3. Prioritize your KRs
Achieving some KRs will have a higher impact on strategic success than others. It is important that leadership shares their thinking about what is more important than what else.
Let’s take the example of a strategy around launching a new product to cross the chasm (think of the iPad for Apple). We are trying to launch a new product into a new market segment.
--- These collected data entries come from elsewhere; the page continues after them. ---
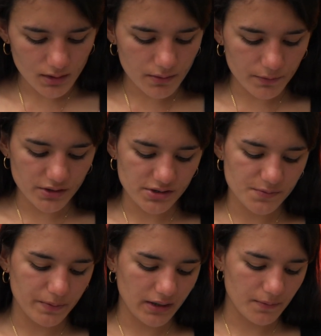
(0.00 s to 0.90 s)
I'm going to
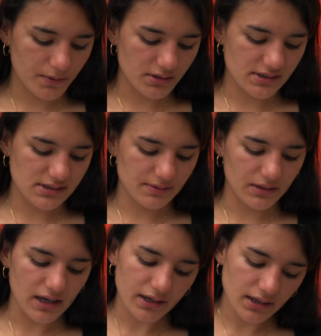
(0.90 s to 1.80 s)
speak about the
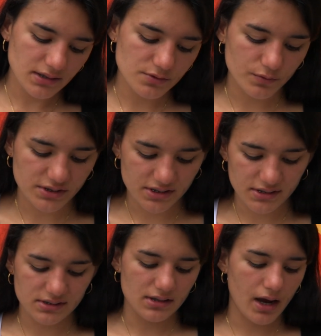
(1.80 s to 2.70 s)
similarities, which
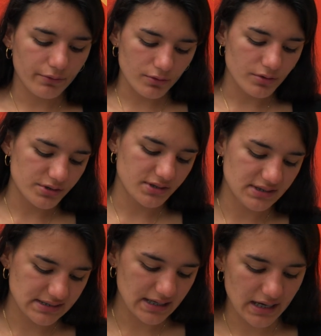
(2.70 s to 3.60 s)
is errors,
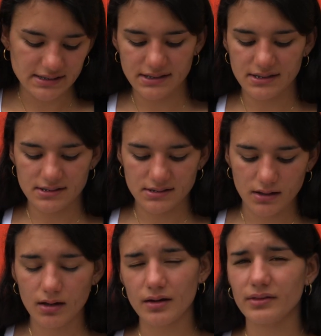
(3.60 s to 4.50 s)
stages,
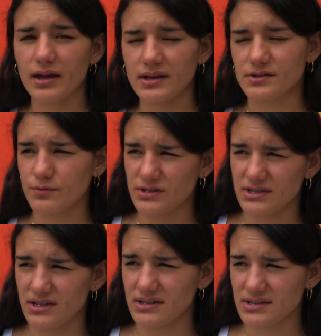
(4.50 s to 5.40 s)
context,
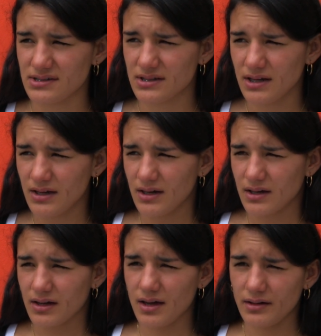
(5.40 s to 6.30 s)
which is
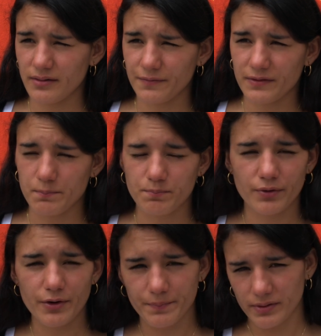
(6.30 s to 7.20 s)
kind of the
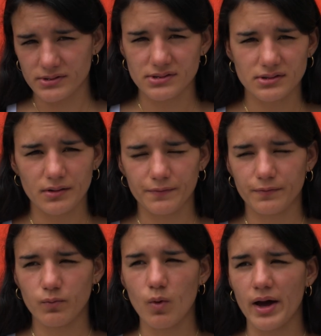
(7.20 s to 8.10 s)
purpose of
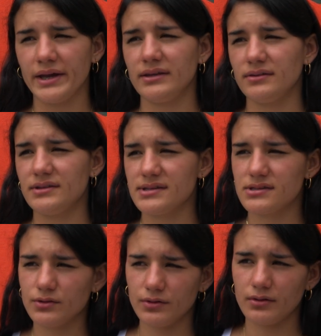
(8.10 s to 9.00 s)
why the
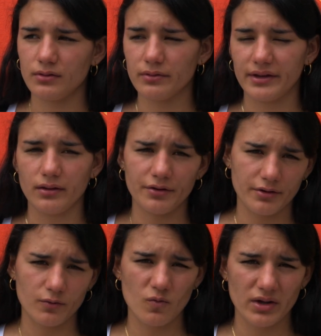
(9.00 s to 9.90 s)
student or the
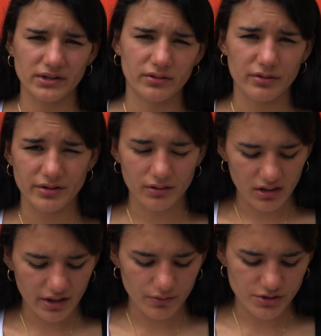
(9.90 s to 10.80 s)
learner want to learn the
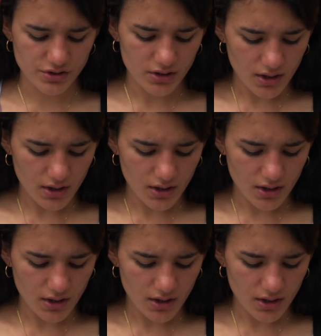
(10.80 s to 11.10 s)
language.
So, in this case we might have picked three KRs for the Sales Team – “Number of New-Market Sales Calls", "New Product Sales $", and "Sales Closing Ratio".
Without priority setting, or effectively making all KRs of equal importance, the Sales Team might surrogate “Sales Closing Ratio” as it is the fastest and easiest to impact and most familiar to the Sales Team.
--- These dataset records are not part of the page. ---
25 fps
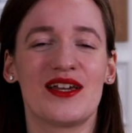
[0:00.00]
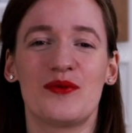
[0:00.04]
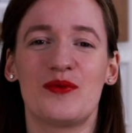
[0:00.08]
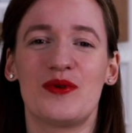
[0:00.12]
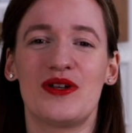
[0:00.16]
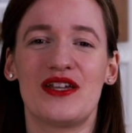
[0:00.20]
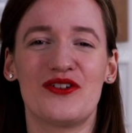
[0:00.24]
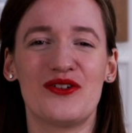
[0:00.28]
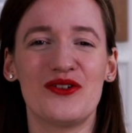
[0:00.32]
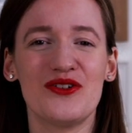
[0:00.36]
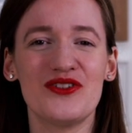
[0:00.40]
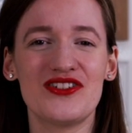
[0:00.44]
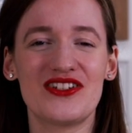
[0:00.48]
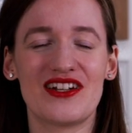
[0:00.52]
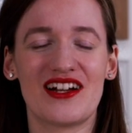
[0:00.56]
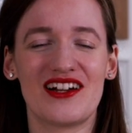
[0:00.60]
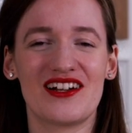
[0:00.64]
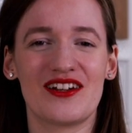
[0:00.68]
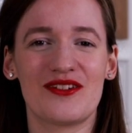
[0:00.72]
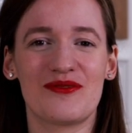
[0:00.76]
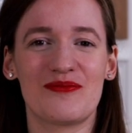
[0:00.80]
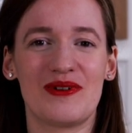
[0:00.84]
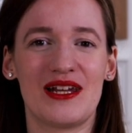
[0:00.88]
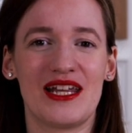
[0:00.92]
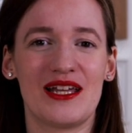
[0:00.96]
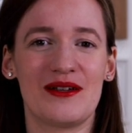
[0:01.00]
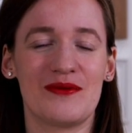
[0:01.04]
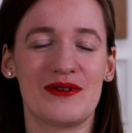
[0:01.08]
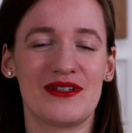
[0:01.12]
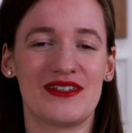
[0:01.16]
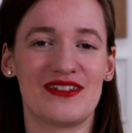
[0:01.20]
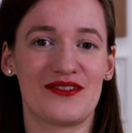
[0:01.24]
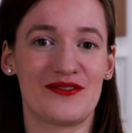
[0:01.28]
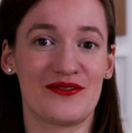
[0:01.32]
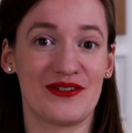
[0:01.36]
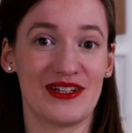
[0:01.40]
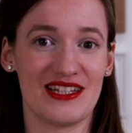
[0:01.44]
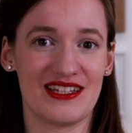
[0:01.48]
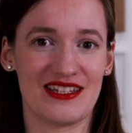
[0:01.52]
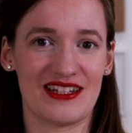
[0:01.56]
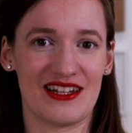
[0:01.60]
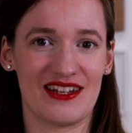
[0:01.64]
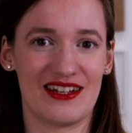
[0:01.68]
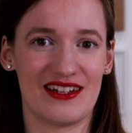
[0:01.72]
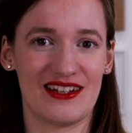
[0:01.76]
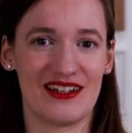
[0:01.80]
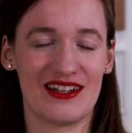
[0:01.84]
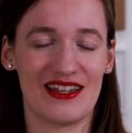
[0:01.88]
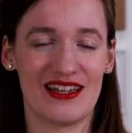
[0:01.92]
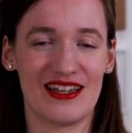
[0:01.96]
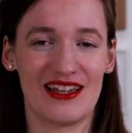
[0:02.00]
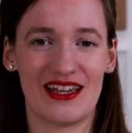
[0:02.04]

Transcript: We all started playing with a reason.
Based on the typical sales pipeline, leadership knows that step 1 is call on the new (prospective) customers, step 2, work on selling the new product, and finally, step 3, improve your sales closing ratio.
Based on this logic, in the first quarter (Q1) leadership might set the weighting 80% “Number of New-Market Sales Calls", and 10% each for "New Product Sales $" and "Sales Closing Ratio". This would encourage focus on “Number of New-Market Sales Calls".
Q2 might see leadership updating the weighting to 10% “Number of New-Market Sales Calls", 80% each for "New Product Sales $" and 10% for "Sales Closing Ratio". This would encourage a shift in focus from “Number of New-Market Sales Calls" over to "New Product Sales $".
And Q3 might see leadership shifting the focus again – this time to 10% for both “Number of New-Market Sales Calls", and "New Product Sales $" and an 80% for "Sales Closing Ratio". This would encourage a shift in focus over to "Sales Closing Ratio".
Weighting avoids surrogation by keeping the focus on the right activities at the right time.
4. Focus on the Objectives, not the Key Results
You will also need to shift the organization’s thinking to take ownership of the Objectives, not the KRs. How do you do that? Here are a few ideas:
- Have wide involvement in creating the strategy,
- Have the Department owners and thought-leaders do the work of translating the corporate Objectives and targets into their department’s OKRs. Have the Process Owners do the work of translating the Department OKRs into their OKRs. Have the Teams do the work of translating the Process OKRs into their OKRs. In this way, everyone connects with their own cascaded objectives.
- Make sure you swap out weaker KRs with more precise ones, as soon as possible,
- Remember the KRs merely answer the question “As measured by?” and are not the objective, and finally
- Make sure all performance conversations touch on the Objective(s) – either before going into the KRs, or after the detailed KR conversation.
5. Loosen the link between OKRs and rewards
Notice I say "loosen", not "remove". It is crazy to set OKRs based on what people should be doing, and not including those OKRs in your performance and reward conversations. The trick is to make them only a component of those conversations. I have written about the "Six Types of KRs " (Valuation, Navigation, Compensation, Calibration, Communication and Regulation). OKRs are a "navigational" tool - they help you navigate the business (do we turn left or right?). These KRs tend to be leading indicators.
Compensation metrics tend to be lagging (and therefore not useful as KRs), must be auditable (as people need to know they are rewarded based on 'hard' numbers), and have to fit the S.M.A.R.T. framework (which goes against the whole 'aspirational' or ‘stretch goal’ idea).
In conclusion
Surrogation is just one of the top five reasons that OKR solutions fail. They are important to keep top of mind, as many people do not see this problem occurring until it is too late.
The happy ending for you is this: so far, we have always been able to help organizations recover from surrogation. It just takes careful coaching, a few simple techniques, and a little bit of on-site support.